Maybe Neal was the sort of actress nobody could accept having a fine time of it for too long, as many of her best known roles would depict that kind of twist of fate, but The Night Digger, as it transpired, was not one of her best known roles. As the old before her time Maura, she was sympathetic but foolish if she thought she and Billy could forge ahead in a new life together considering what he got up to in his spare time. He was the title character and he was actually running away from the dark shadows in his own mind, something which he finds catching up with him and there's nothing he could do about it - he could of course have turned himself in to police, or even visited a psychiatrist, but, well, he doesn't.

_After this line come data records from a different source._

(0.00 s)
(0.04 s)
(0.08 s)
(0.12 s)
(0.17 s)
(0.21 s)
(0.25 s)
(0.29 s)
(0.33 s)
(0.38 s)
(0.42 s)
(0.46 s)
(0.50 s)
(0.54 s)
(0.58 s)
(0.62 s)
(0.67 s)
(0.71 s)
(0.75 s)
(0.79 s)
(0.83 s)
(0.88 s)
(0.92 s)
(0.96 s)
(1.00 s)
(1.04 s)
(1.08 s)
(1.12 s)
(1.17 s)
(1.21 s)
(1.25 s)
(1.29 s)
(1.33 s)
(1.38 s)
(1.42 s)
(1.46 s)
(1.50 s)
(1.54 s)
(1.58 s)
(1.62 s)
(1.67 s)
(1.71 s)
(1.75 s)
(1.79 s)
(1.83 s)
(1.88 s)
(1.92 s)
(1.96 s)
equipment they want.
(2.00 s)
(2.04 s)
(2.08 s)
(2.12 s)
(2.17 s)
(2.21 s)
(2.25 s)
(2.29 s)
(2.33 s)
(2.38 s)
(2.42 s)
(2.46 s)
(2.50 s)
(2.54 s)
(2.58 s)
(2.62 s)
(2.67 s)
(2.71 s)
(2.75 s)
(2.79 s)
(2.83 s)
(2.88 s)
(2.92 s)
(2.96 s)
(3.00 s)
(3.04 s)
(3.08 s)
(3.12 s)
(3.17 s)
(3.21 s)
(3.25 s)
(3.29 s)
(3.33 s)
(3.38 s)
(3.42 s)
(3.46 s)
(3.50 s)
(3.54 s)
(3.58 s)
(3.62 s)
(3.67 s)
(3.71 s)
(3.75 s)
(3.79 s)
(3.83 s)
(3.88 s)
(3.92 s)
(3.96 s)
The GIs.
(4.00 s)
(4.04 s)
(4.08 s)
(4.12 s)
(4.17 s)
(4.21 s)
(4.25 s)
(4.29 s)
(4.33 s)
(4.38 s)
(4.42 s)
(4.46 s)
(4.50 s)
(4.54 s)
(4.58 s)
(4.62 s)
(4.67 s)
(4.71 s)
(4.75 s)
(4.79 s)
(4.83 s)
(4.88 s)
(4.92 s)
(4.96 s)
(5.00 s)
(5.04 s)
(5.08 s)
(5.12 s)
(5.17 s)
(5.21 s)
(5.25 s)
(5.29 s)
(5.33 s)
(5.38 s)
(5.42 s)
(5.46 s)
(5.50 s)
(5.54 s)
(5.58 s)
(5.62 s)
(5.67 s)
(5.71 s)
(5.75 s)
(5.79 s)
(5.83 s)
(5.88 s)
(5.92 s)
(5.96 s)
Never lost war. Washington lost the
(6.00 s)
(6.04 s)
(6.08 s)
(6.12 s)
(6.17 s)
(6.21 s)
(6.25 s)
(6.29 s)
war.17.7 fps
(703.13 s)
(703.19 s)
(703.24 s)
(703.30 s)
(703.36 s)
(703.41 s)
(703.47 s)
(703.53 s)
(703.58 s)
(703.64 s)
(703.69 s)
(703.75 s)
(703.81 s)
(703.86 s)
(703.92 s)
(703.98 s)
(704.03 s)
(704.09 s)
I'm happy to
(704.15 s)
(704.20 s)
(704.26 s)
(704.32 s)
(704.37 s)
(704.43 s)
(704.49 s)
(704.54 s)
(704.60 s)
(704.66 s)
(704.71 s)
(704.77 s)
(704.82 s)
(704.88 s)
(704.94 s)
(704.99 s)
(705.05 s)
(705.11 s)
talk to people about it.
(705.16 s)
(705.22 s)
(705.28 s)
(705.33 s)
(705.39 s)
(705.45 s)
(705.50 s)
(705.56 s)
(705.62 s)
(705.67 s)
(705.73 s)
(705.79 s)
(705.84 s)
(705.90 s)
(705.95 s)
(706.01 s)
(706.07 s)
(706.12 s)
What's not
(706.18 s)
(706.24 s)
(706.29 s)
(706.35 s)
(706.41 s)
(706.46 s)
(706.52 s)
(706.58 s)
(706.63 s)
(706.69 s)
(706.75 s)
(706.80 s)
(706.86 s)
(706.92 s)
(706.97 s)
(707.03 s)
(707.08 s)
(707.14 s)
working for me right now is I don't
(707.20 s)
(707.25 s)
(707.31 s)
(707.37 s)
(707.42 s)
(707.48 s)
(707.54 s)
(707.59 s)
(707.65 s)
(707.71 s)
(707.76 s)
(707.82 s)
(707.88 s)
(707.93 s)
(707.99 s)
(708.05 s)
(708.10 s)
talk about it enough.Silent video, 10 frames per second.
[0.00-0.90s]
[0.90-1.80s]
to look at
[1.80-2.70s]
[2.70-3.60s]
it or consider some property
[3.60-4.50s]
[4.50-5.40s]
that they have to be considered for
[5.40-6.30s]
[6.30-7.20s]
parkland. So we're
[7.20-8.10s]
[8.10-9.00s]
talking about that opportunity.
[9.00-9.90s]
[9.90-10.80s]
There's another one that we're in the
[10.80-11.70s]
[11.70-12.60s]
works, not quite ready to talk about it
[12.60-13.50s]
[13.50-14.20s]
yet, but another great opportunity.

What Bily gets up to once the sun goes down is rape and murder, the staple of this sort of suspense piece of this era, tying his victims up, doing unspeakable things (we imagine - the camera cuts away before this gets too gruesome) and burying the bodies in a road due for resurfacing, the ideal hiding place. If this was sounding grim, that's because it was, with the Victorian mansion the Princes live in one of the most depressing homes in horror, not because it was a classic of the art, but because it was all too believable as a place where these two miserable women would spend their lives. If there was humour, it wasn't especially funny, more weird, with Mrs Prince mistakenly believing the local vicar and his wife are about to get sex change operations to swap genders so she can become the vicar - hilarious, right? With some famous faces like Peter Sallis, Yootha Joyce and Likely Lads star Brigit Forsyth as one of the victims, this was a British film all right, but the ending was unforgivably murky, leaving an off-kilter impression though Bernard Herrmann's score was solid.